The other major theme these companies are exposed to is data centers, which granted, is a segment which has strong forecasted growth ahead. However, it’s currently much smaller than the advertising pie, though the CAGR forecast over the next decade is ~17%.
Microsoft and Amazon own a huge percentage of the data center as a service market already. Combined they are what, most of the IaaS (basically servers for rent, AWS and Azure), much of the PaaS markets, and a decent chunk of the SAAS market?
This market will see a lot of growth - let’s say it’s 0.6% of global GDP now and will be 2% of global GDP in ten years, but again, the issue here is that these companies already have insane valuations. Microsoft trades at nearly 40x earnings. Amazon trades at nearly 60x.
The issue is again, that several companies on the MAG7 list are competing with each other for the same market share. The margins in that market are good. The outlook is strong, but MAG7 already trade at 1/6th of total world stock capitalization and are concentrated primarily in advertising and cloud, two markets that in 10 years, best case, will still only make up 3-4% of the economy.

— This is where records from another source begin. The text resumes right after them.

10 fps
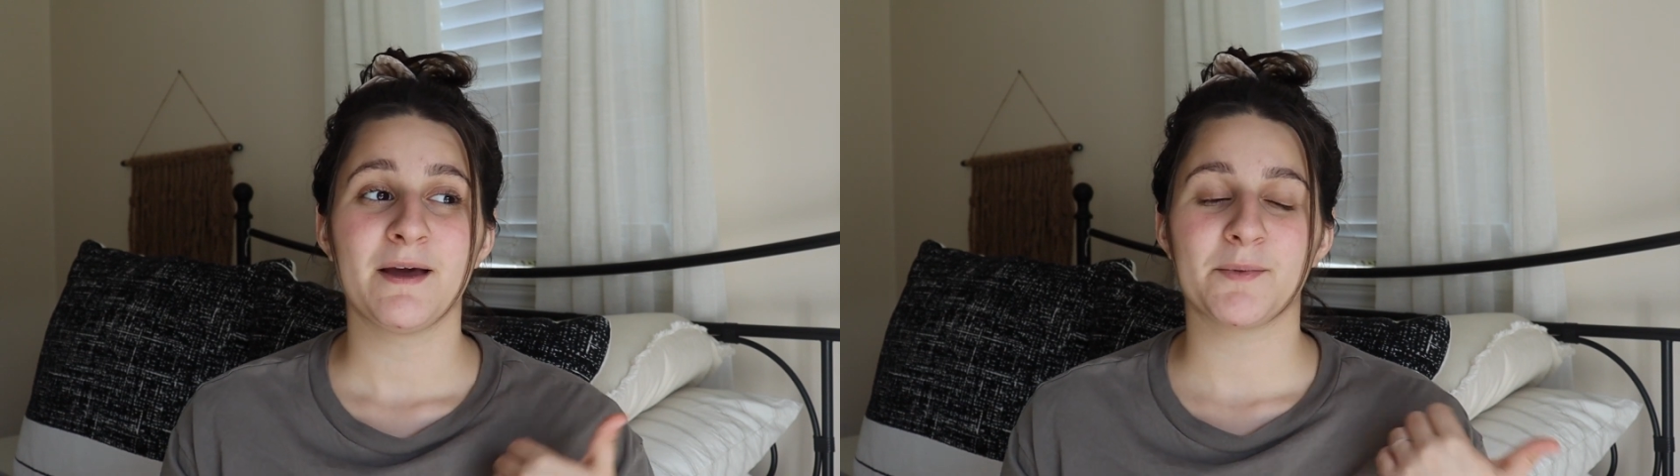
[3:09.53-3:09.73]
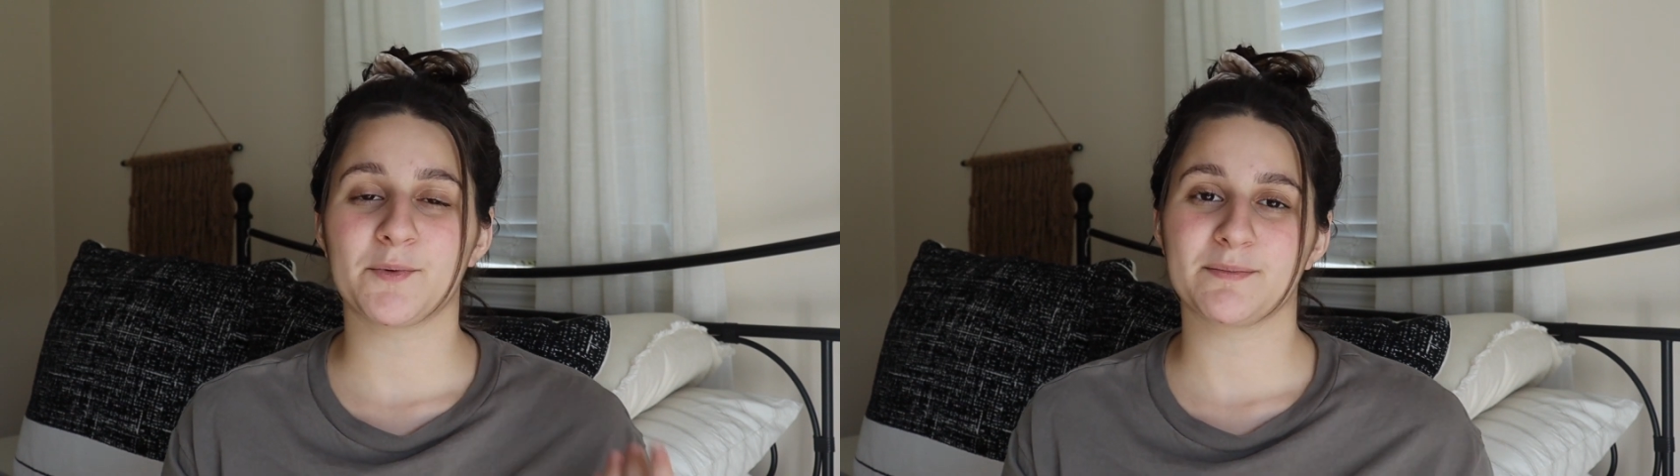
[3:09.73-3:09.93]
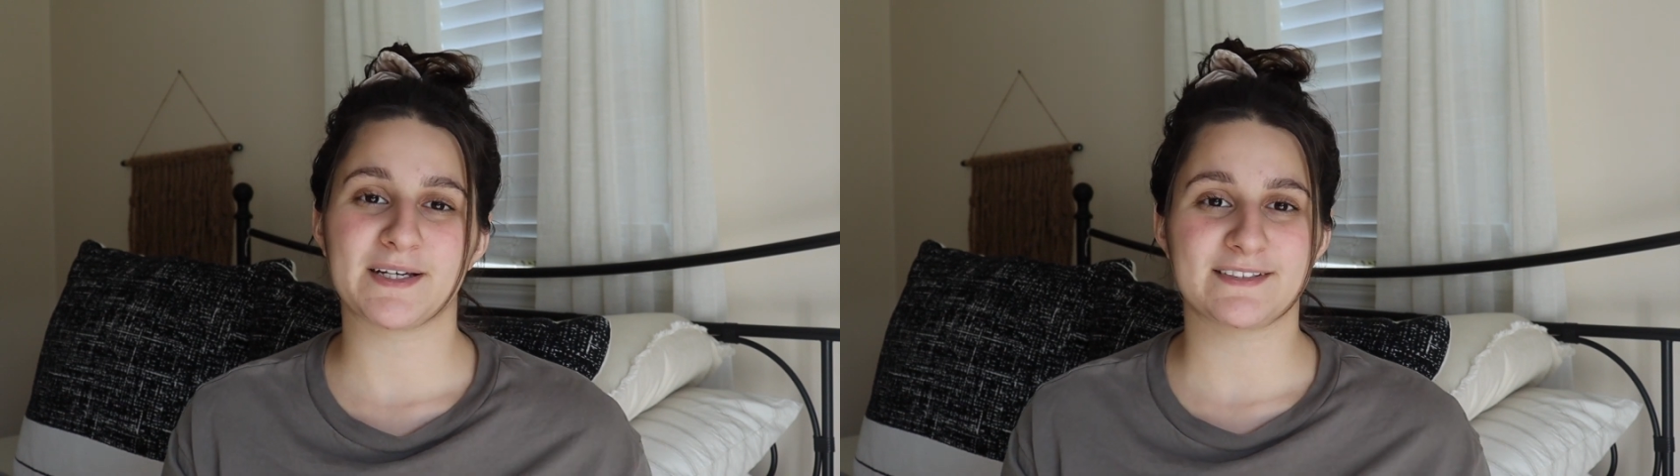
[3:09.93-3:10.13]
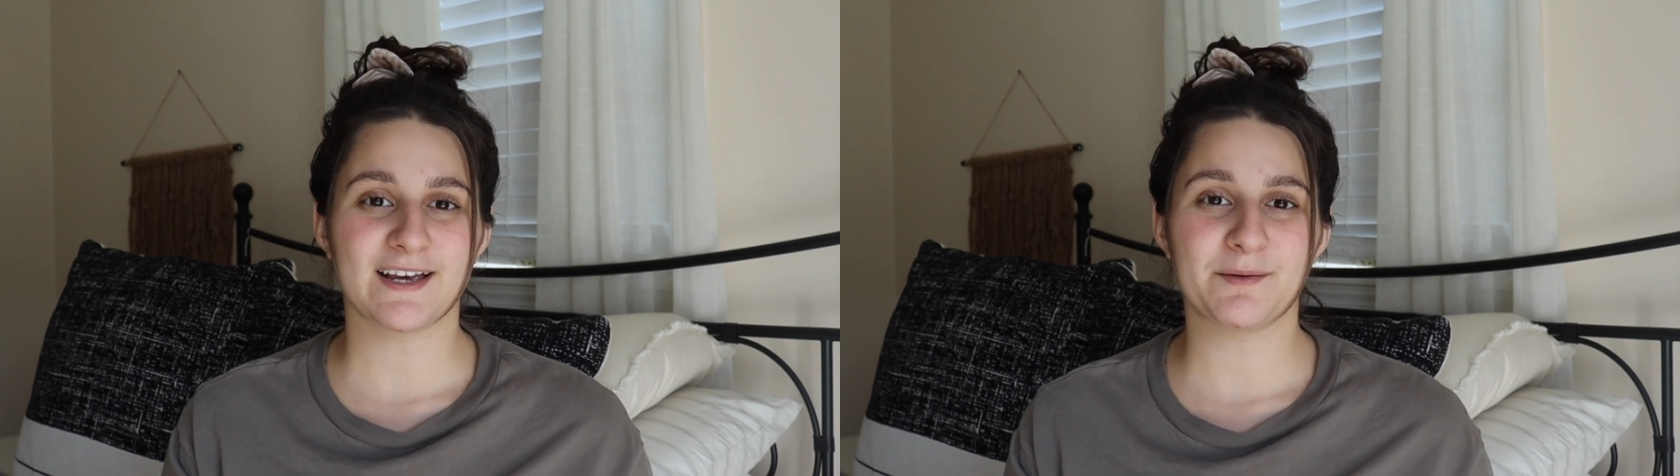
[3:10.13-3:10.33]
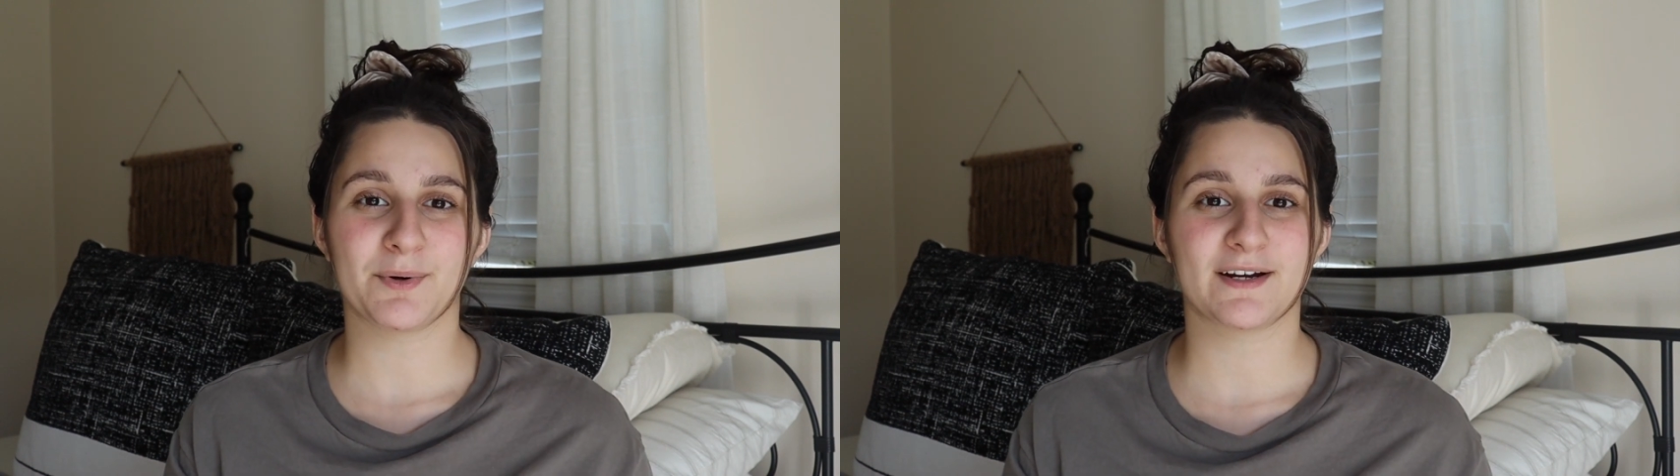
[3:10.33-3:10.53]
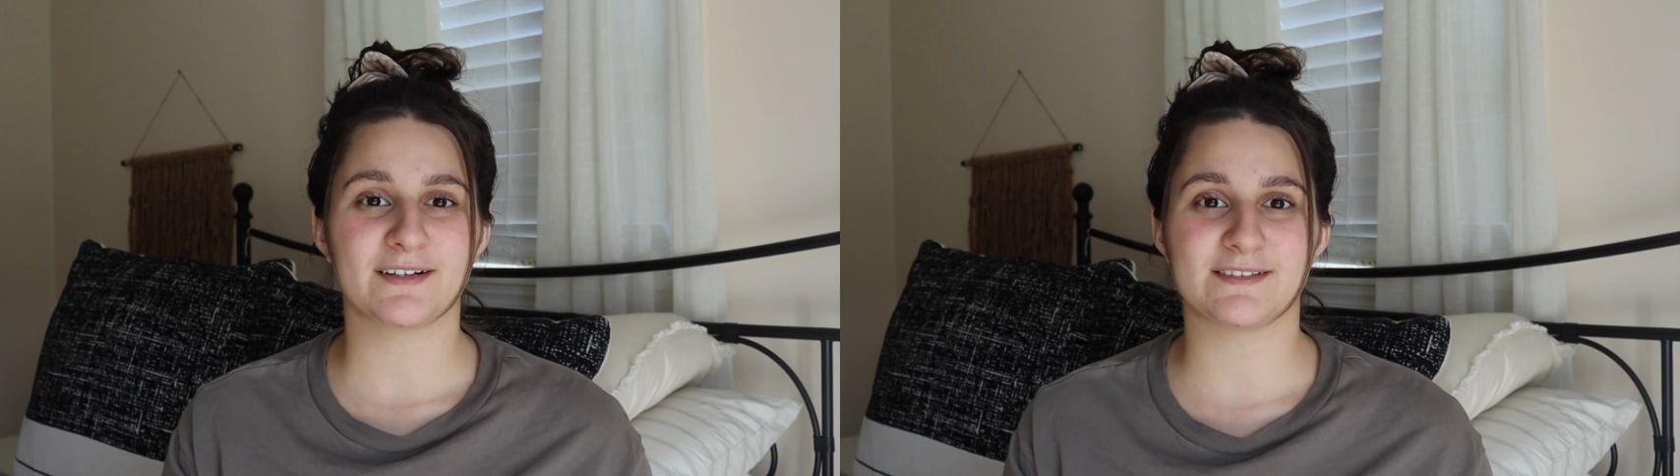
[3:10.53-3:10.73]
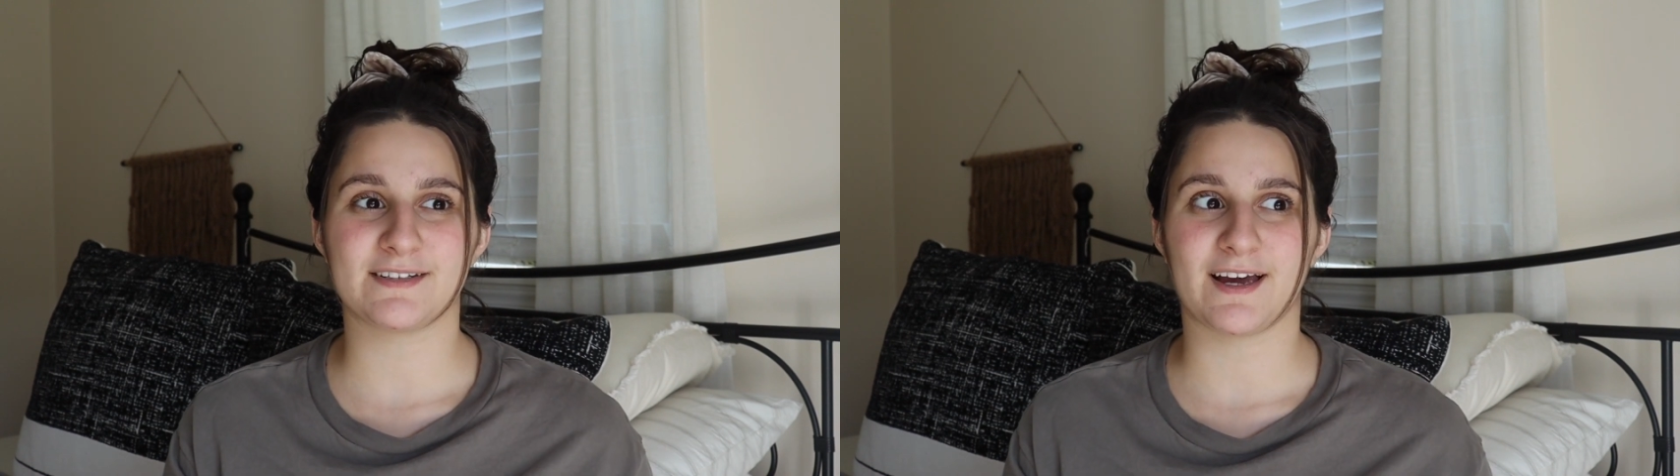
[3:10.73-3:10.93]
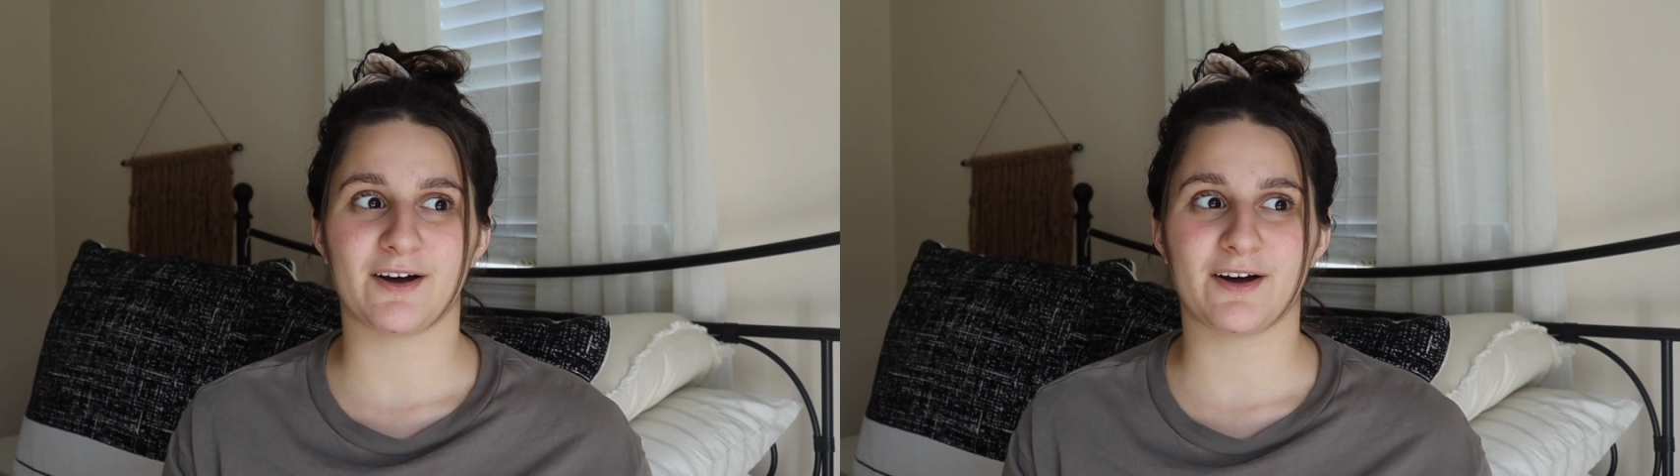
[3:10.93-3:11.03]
But with my second pregnancy,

History shows that competition chases profits. While businesses like oil and shipping are extremely competitive (any boom in profits is usually met with a lot of new market participants), it’s naive to think that these companies will maintain margins forever.
If you exclude AI as a narrative, the idea that MAG7 can be bigger than 3-5% of the global economy seems fantastic. But what if we include AI?
NVDA revenues have exploded, which have resulted in an unprecedented appreciation in NVDA share price. The thing is people believe that general AI is essentially already here (because they’re impressed by an LLM interaction in a chat bot). The issue that I see is that much of the world economy is already highly automated. Very specialized machines pick fruit, pump oil, package products, and assemble cars. The gains that AI can find in “the real economy” are limited. The idea that AI will replace lawyers, doctors, programmers, and other high income earners and usher in a new paradigm is also fantastic. Nearly 70% of the United States GDP is consumer spending. Who do you think the consumers are? The rich ones are lawyers, doctors, programmers, and the like - exactly the people that AI will supposedly replace. But what about entertainment? Can’t AI make movies and write books? Sure, but the entire entertainment sector is only 2.5% of GDP, and entertainers are some of the most highly paid people on earth. What happens to consumer spending if the world’s biggest spenders are laid off and all the cash goes to companies that hoard it on the balance sheet?
Regarding TSLA, the valuation is absurd and so I won’t even discuss it. Long term, it will be valued like a car company.
Anyway, I’ve had an awful start to the year. I’m down 6.5% YTD, with about half of that happening today. If you’ve made some money on the MAG7 boom great for you - but I hope I’ve been able to intelligently push back on the idea that any possible growth in these businesses is already well accounted for by the valuation.
I can buy the argument that these higher margin revenues deserve a premium, but when you have companies that make up 2% of GDP that might be able to get to 5-7% of GDP already trading at 1/6th of total valuation, I say to myself, maybe this is a bubble. The question is, absent a sudden large growth in the monetary supply, with MAG7 and the Nasdaq already approaching 15% and 40% respectively of total world stock capitalization, how much bigger can the bubble really get? What businesses can MAG7 expand into where they will get the kinds of margins that advertising and cloud computing have? How much can those businesses really grow since they must take an increasing share from the rest of the economy?